Romney Is Right--About Something

Mitt Romney is not the Geek's favorite presidential wannabe. Intellectual honesty requires the Geek to give credit when the man from Massachusetts gets something right.

The other day Romney released a new ad in which he characterises jihadism along with its political counterpart Islamism as the major threat confronting the US and by implication, the West, if not the entire world. For the temerity of being correct, Romney has been excoriated by the mainstream media, the blogosphere and the chattering classes generally.

Two days earlier (10 Oct for those of you who like precise dating), the Department of Heimatsicherheit (Homeland Security for those of you who can stomach this abominable term) released yet another National Strategy for Homeland Security. Once more the deep thinkers at the Heimatsicherheitamt didn't even stoop to use the word "jihad" or bother to adumbrate a strategy for confronting Islamism.

That piece of intellectual vapidity is akin to fighting World War II without mentioning just who the enemy might be. Or, waging the Cold War with the Soviet Union without mentioning the nature of Marxism-Leninism, its appeals or how to counter them.

We have to get a firm grip on some fundamental realities about the world today--and into the future.

Jihadism is nothing new. It is not the creation of Osama bin Laden. It is not the result of the jihad against the Soviet occupation of Afghanistan. It is not the result of the emergence of the state of Israel.

The concept of jihad defined as armed aggression against either non-Muslims or apostates from Islam dates back to the origins of the religion itself.
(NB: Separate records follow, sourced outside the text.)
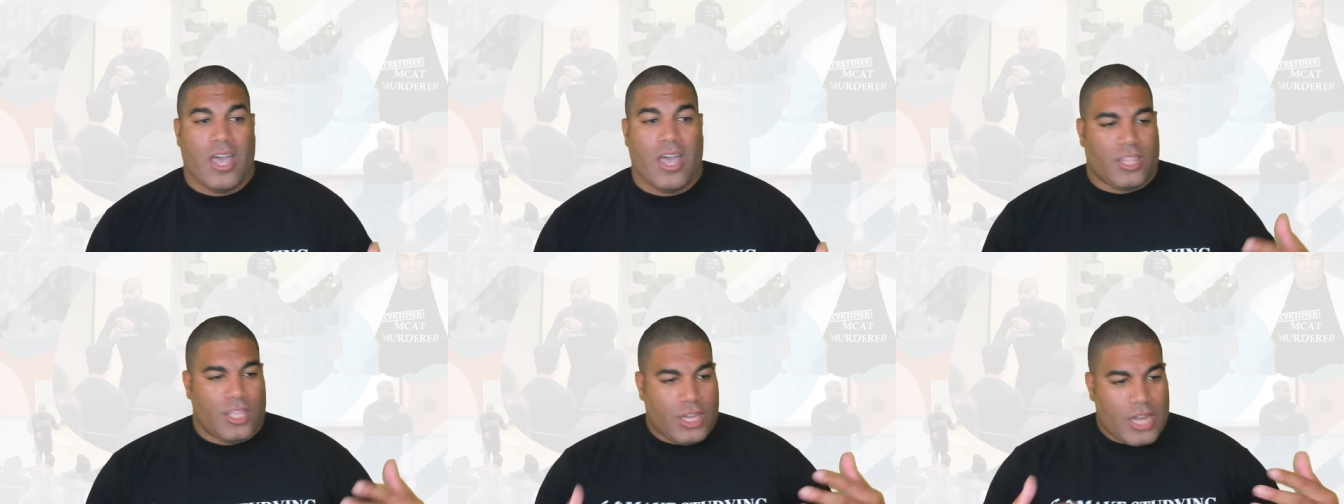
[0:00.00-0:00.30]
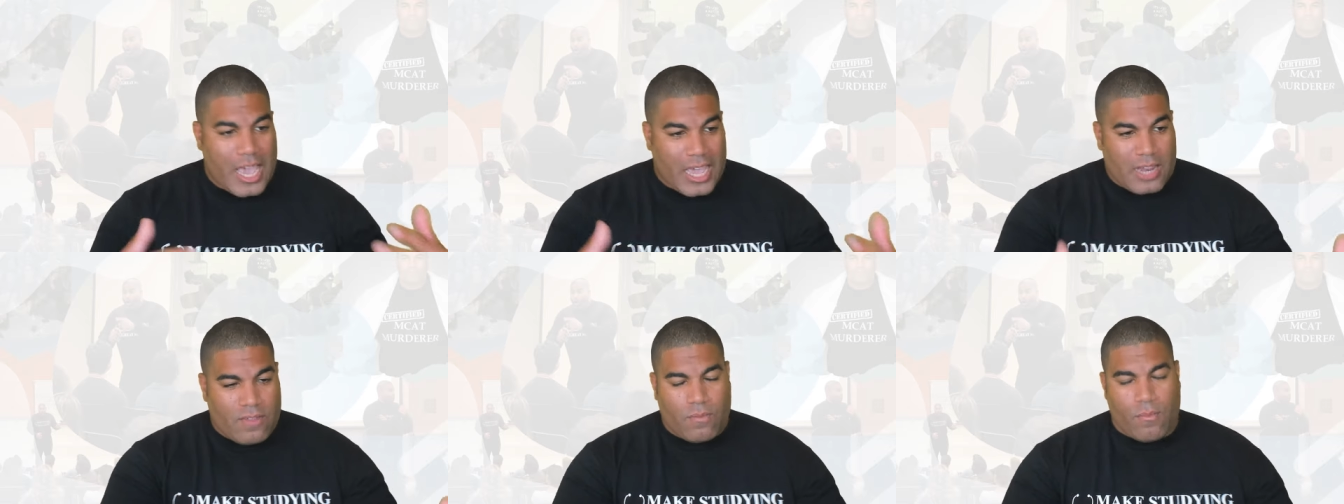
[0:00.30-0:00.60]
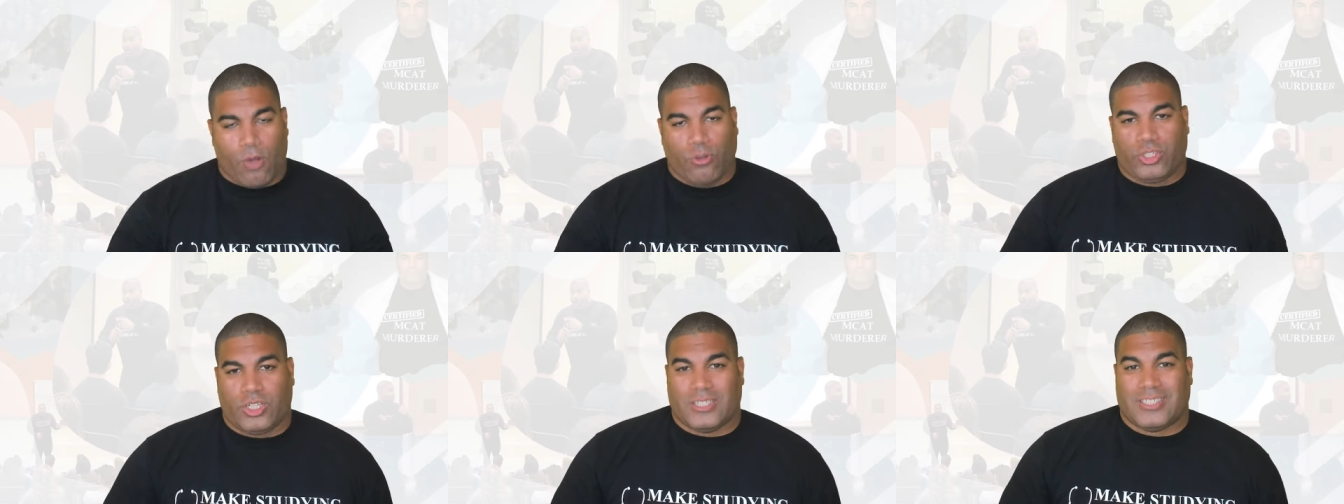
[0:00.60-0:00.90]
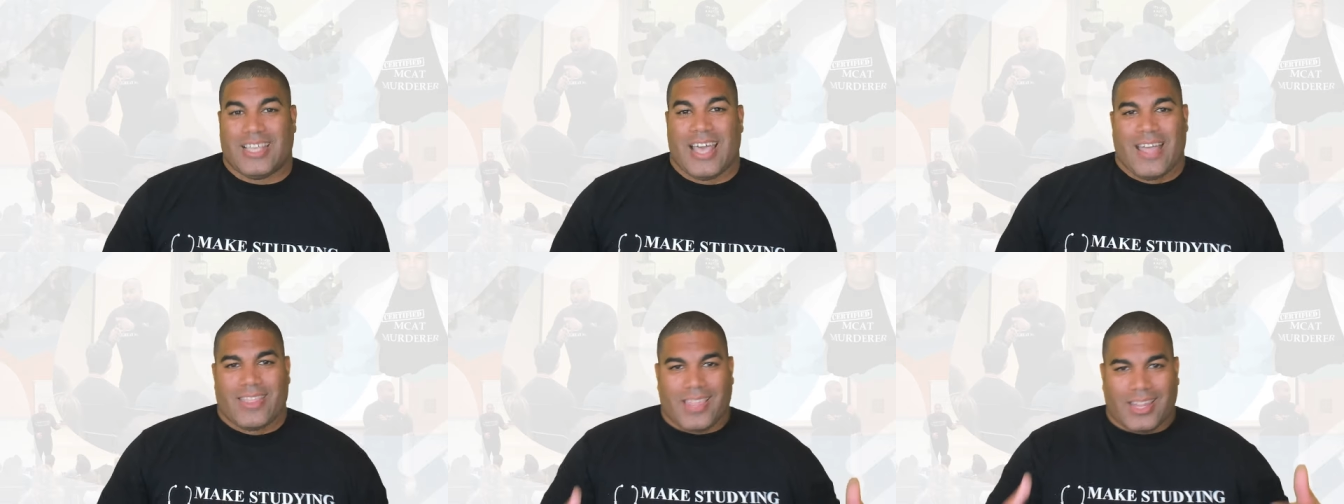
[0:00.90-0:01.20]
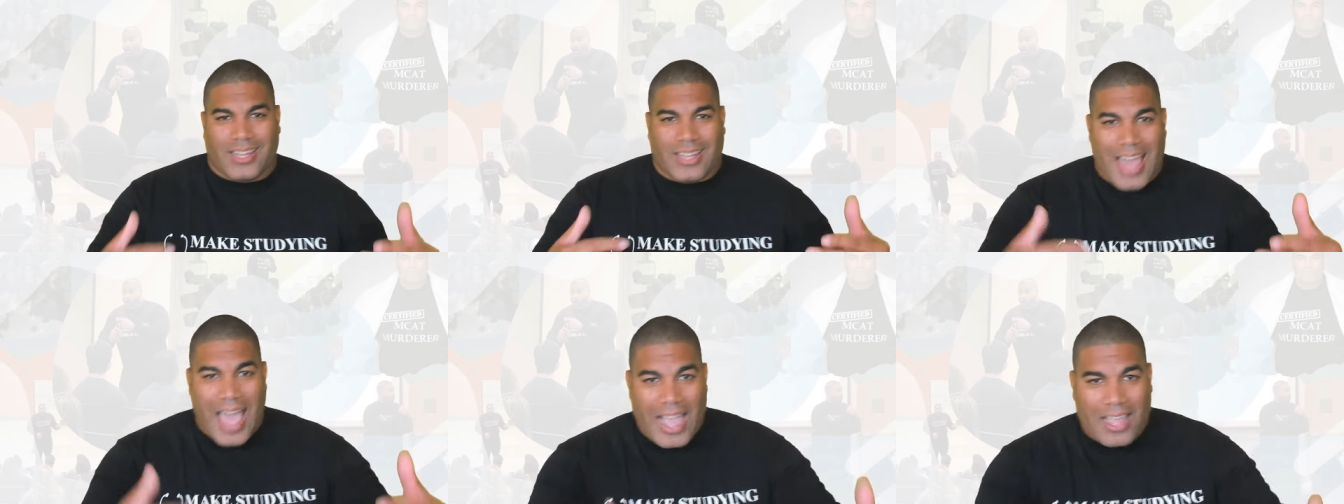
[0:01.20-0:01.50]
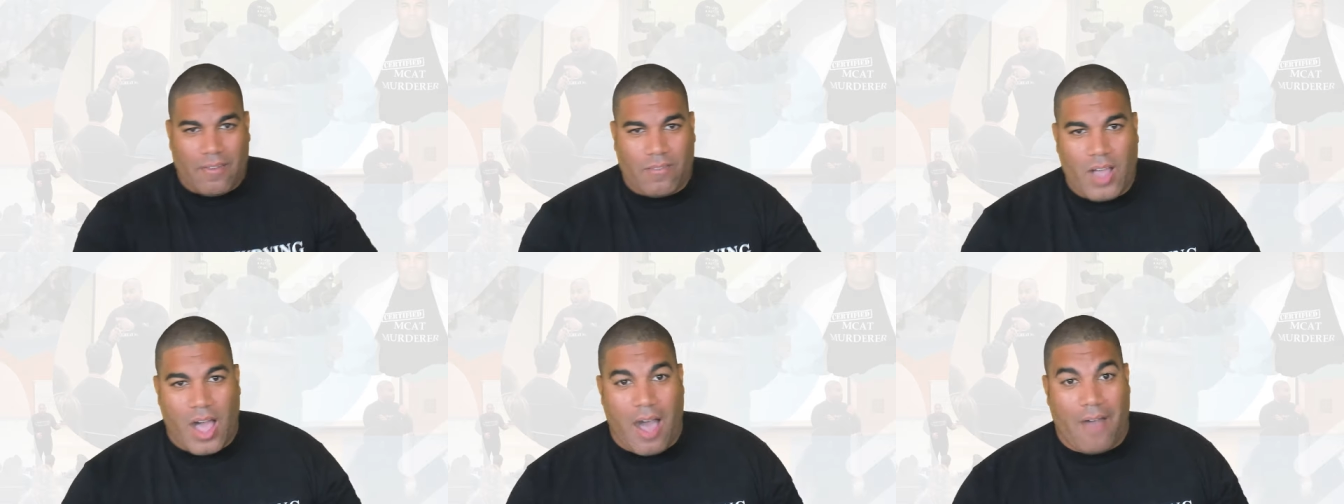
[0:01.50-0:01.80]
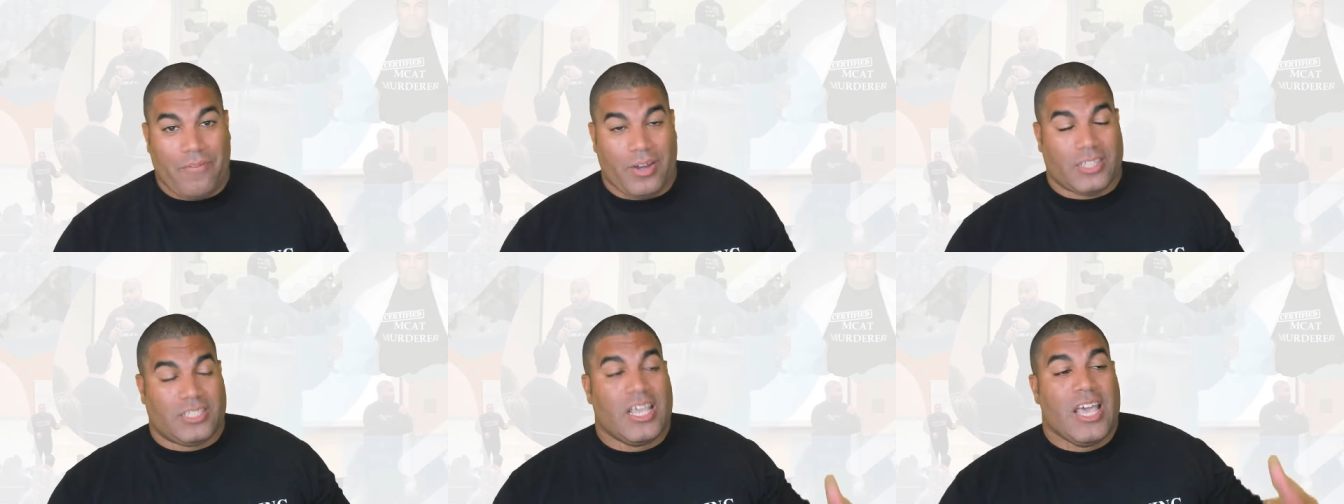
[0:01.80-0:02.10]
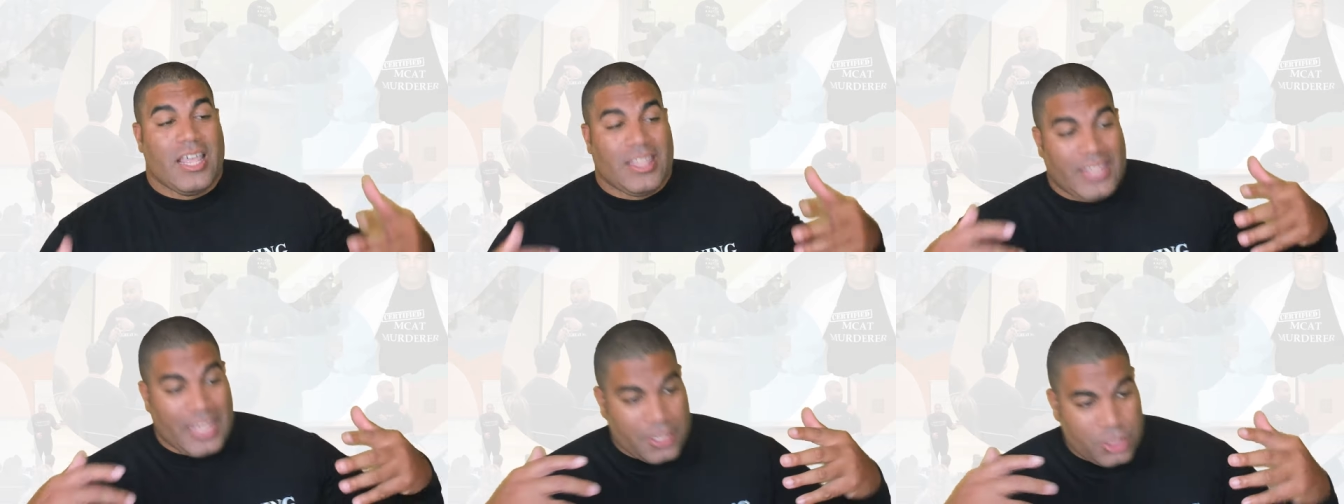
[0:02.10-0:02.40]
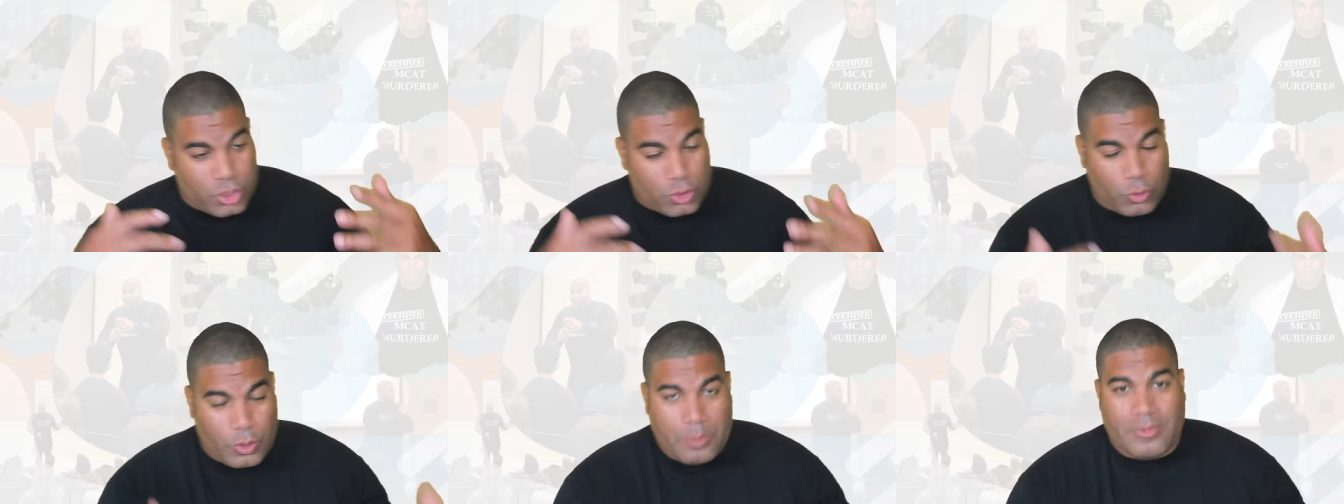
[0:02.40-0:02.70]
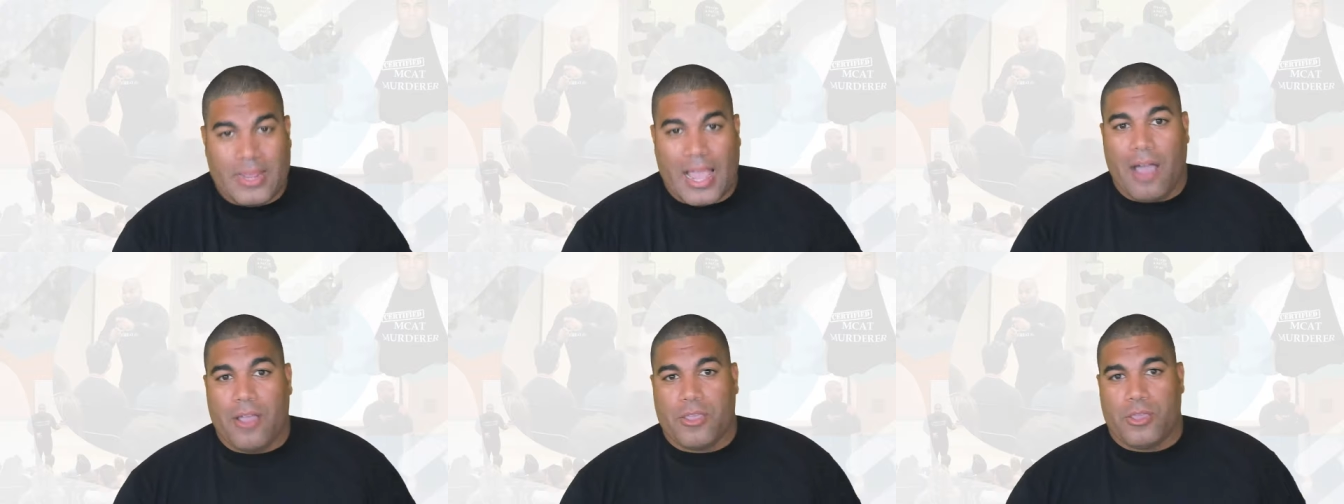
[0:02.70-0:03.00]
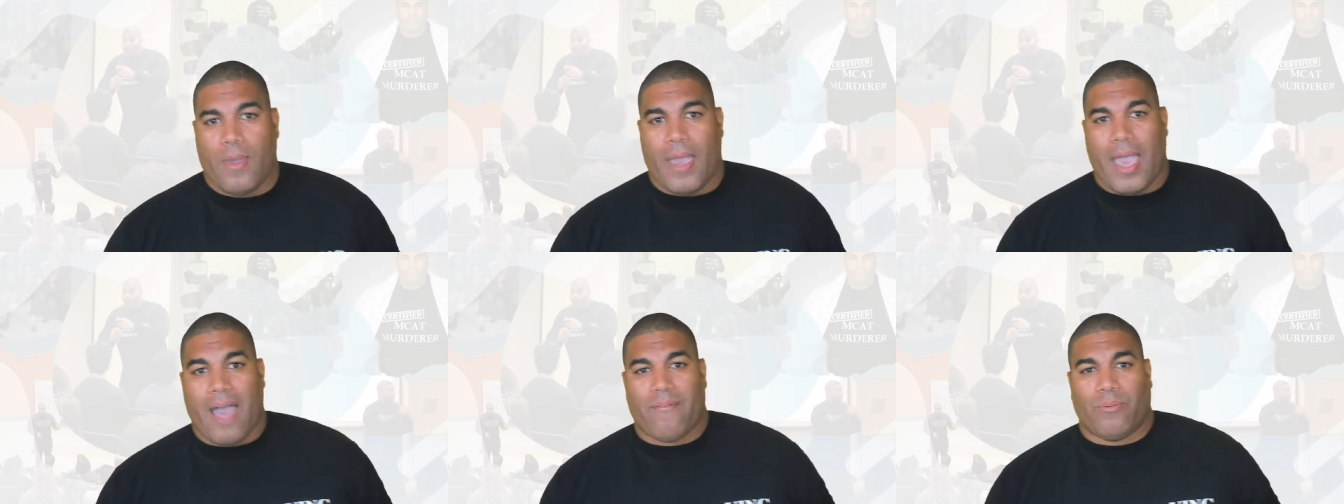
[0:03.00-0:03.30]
the negative emotions, the lack of confidence, the extreme doubt you have.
Arabic, unlike a vocabulary-rich language such as English, lacks a plethora of denotative words allowing for the conveyance of precise nuance of meaning. (This is not a blast against Arabic, there are numerous other languages which share the same limitation.) Arabic words admit of numerous translations into English. Thus, it is quite possible for a straight-faced propagandist to aver that jihad means something such as "personal struggle" (as with evil within) or "peaceful struggle" as in discourse meant to convince.

As recent events have made clear, "jihad" means only one thing to those who practice, support, or direct it--violence. Maiming, killing and dying.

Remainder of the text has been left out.